------ Input material ------

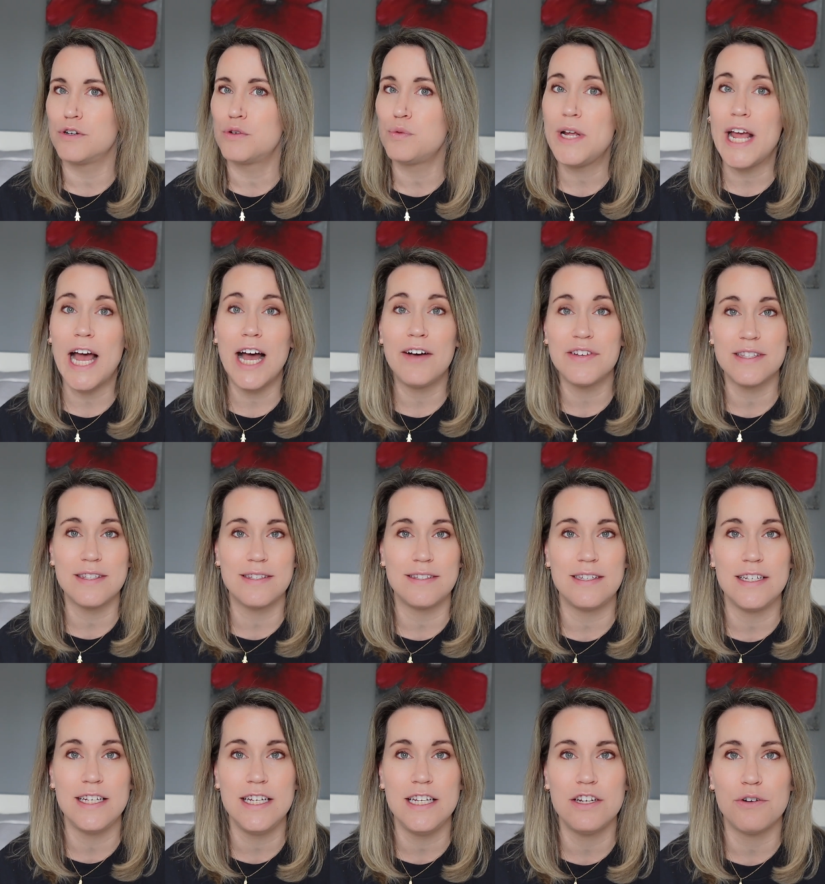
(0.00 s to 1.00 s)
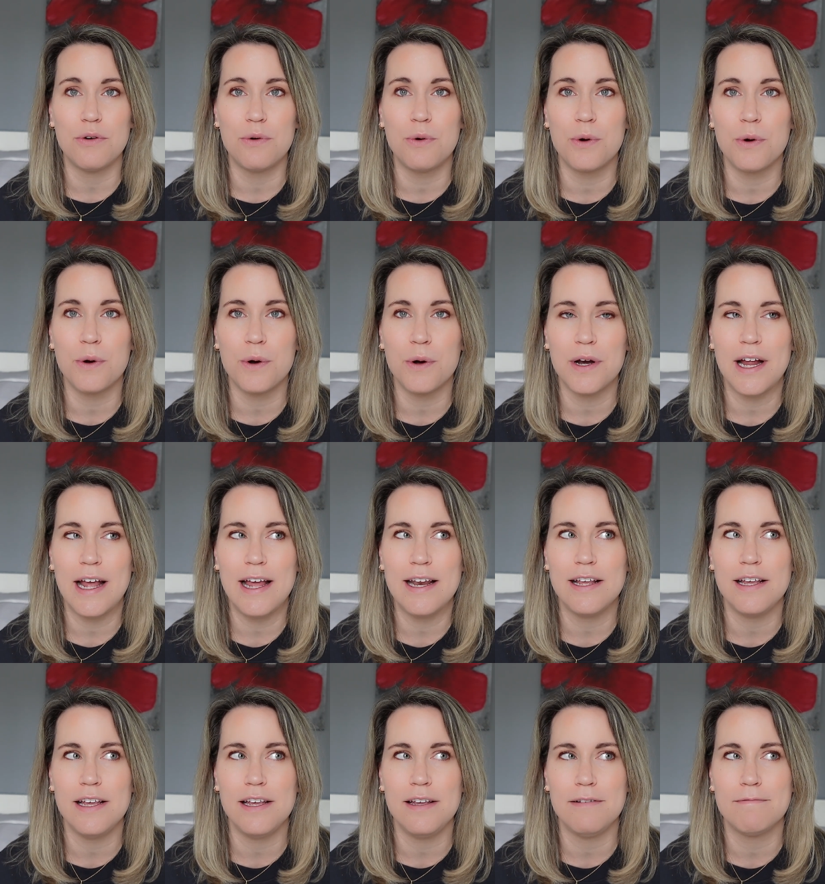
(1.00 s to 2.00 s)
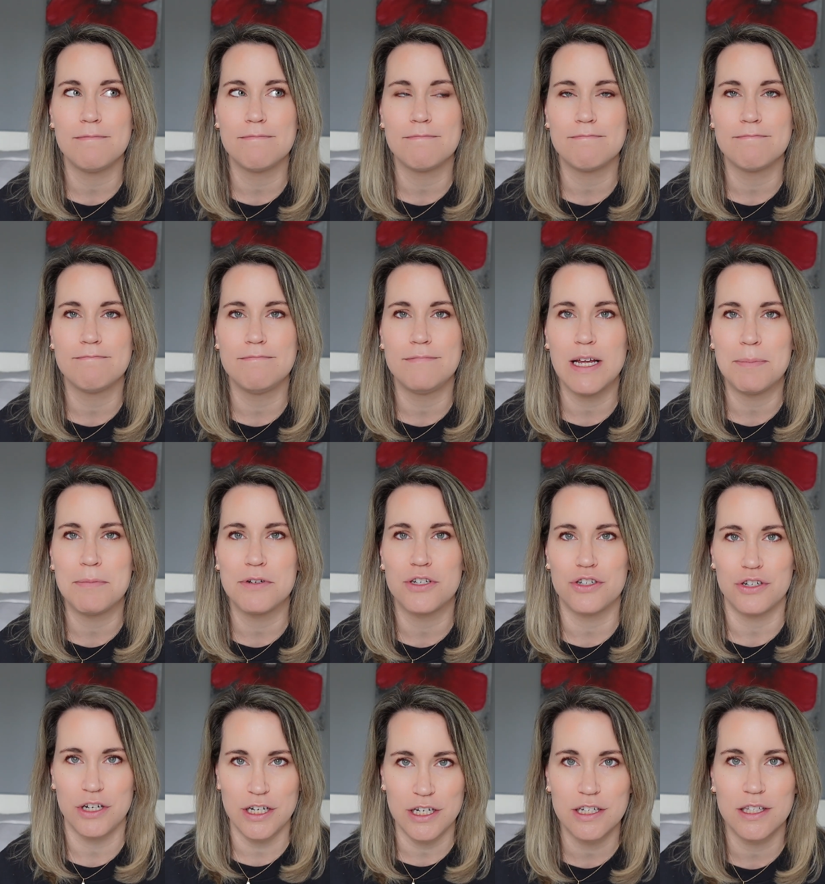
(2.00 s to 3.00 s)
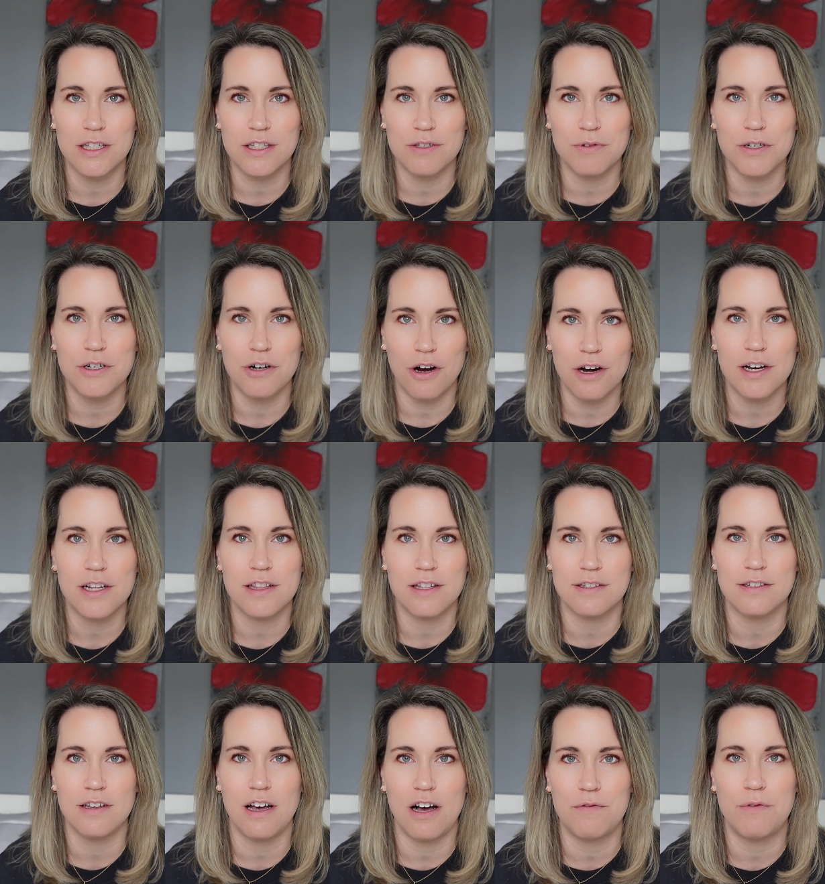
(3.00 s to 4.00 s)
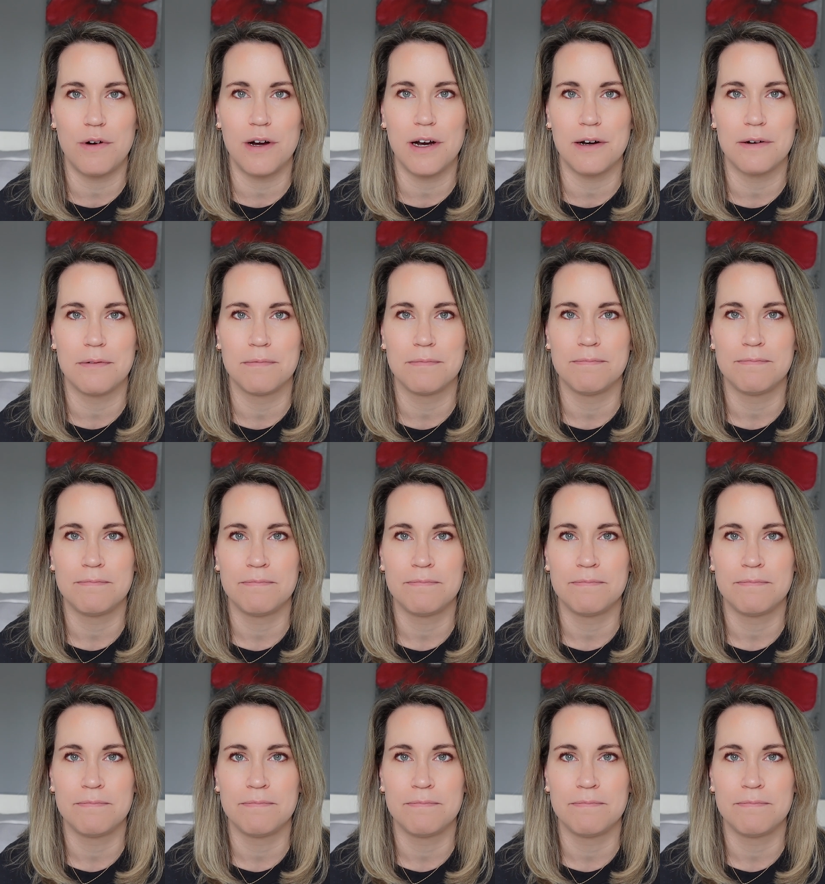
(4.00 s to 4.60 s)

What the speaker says: which we haven't seen or any demonstrations regarding the software.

------

■ **Task directions**
From the line containing "(2.00 s to 3.00 s)" down to the final line of the listing above, write out only those lines exactly as they are, minus the pictures.

■ **Expected answer**
(2.00 s to 3.00 s)
(3.00 s to 4.00 s)
(4.00 s to 4.60 s)

What the speaker says: which we haven't seen or any demonstrations regarding the software.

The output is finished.